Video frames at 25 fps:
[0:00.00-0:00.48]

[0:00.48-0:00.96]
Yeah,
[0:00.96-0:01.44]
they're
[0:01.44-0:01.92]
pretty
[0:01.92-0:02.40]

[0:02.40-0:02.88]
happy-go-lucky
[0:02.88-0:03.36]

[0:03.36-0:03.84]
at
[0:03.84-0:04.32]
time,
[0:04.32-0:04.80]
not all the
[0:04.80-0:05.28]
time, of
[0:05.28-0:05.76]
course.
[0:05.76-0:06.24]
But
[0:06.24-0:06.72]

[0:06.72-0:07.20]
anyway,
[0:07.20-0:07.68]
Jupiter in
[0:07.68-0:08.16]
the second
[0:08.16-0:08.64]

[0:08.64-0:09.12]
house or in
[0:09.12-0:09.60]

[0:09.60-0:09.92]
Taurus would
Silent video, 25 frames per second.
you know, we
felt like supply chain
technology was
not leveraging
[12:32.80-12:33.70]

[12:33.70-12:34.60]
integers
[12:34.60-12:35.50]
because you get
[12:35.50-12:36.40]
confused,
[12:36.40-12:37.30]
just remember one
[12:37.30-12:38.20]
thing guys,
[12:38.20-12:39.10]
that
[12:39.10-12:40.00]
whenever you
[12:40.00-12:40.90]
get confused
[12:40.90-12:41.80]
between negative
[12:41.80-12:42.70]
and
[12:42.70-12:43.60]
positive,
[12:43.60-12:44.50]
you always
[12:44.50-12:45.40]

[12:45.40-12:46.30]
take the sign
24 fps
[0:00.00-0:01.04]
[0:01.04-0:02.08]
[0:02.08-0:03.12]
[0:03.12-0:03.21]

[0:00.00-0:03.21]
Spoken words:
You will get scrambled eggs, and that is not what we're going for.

__Exercise aim__. Down to the last character, restate every record.

__Final answer__.
Video frames at 25 fps:
[0:00.00-0:00.48]

[0:00.48-0:00.96]
Yeah,
[0:00.96-0:01.44]
they're
[0:01.44-0:01.92]
pretty
[0:01.92-0:02.40]

[0:02.40-0:02.88]
happy-go-lucky
[0:02.88-0:03.36]

[0:03.36-0:03.84]
at
[0:03.84-0:04.32]
time,
[0:04.32-0:04.80]
not all the
[0:04.80-0:05.28]
time, of
[0:05.28-0:05.76]
course.
[0:05.76-0:06.24]
But
[0:06.24-0:06.72]

[0:06.72-0:07.20]
anyway,
[0:07.20-0:07.68]
Jupiter in
[0:07.68-0:08.16]
the second
[0:08.16-0:08.64]

[0:08.64-0:09.12]
house or in
[0:09.12-0:09.60]

[0:09.60-0:09.92]
Taurus would
Silent video, 25 frames per second.
you know, we
felt like supply chain
technology was
not leveraging
[12:32.80-12:33.70]

[12:33.70-12:34.60]
integers
[12:34.60-12:35.50]
because you get
[12:35.50-12:36.40]
confused,
[12:36.40-12:37.30]
just remember one
[12:37.30-12:38.20]
thing guys,
[12:38.20-12:39.10]
that
[12:39.10-12:40.00]
whenever you
[12:40.00-12:40.90]
get confused
[12:40.90-12:41.80]
between negative
[12:41.80-12:42.70]
and
[12:42.70-12:43.60]
positive,
[12:43.60-12:44.50]
you always
[12:44.50-12:45.40]

[12:45.40-12:46.30]
take the sign
24 fps
[0:00.00-0:01.04]
[0:01.04-0:02.08]
[0:02.08-0:03.12]
[0:03.12-0:03.21]

[0:00.00-0:03.21]
Spoken words:
You will get scrambled eggs, and that is not what we're going for.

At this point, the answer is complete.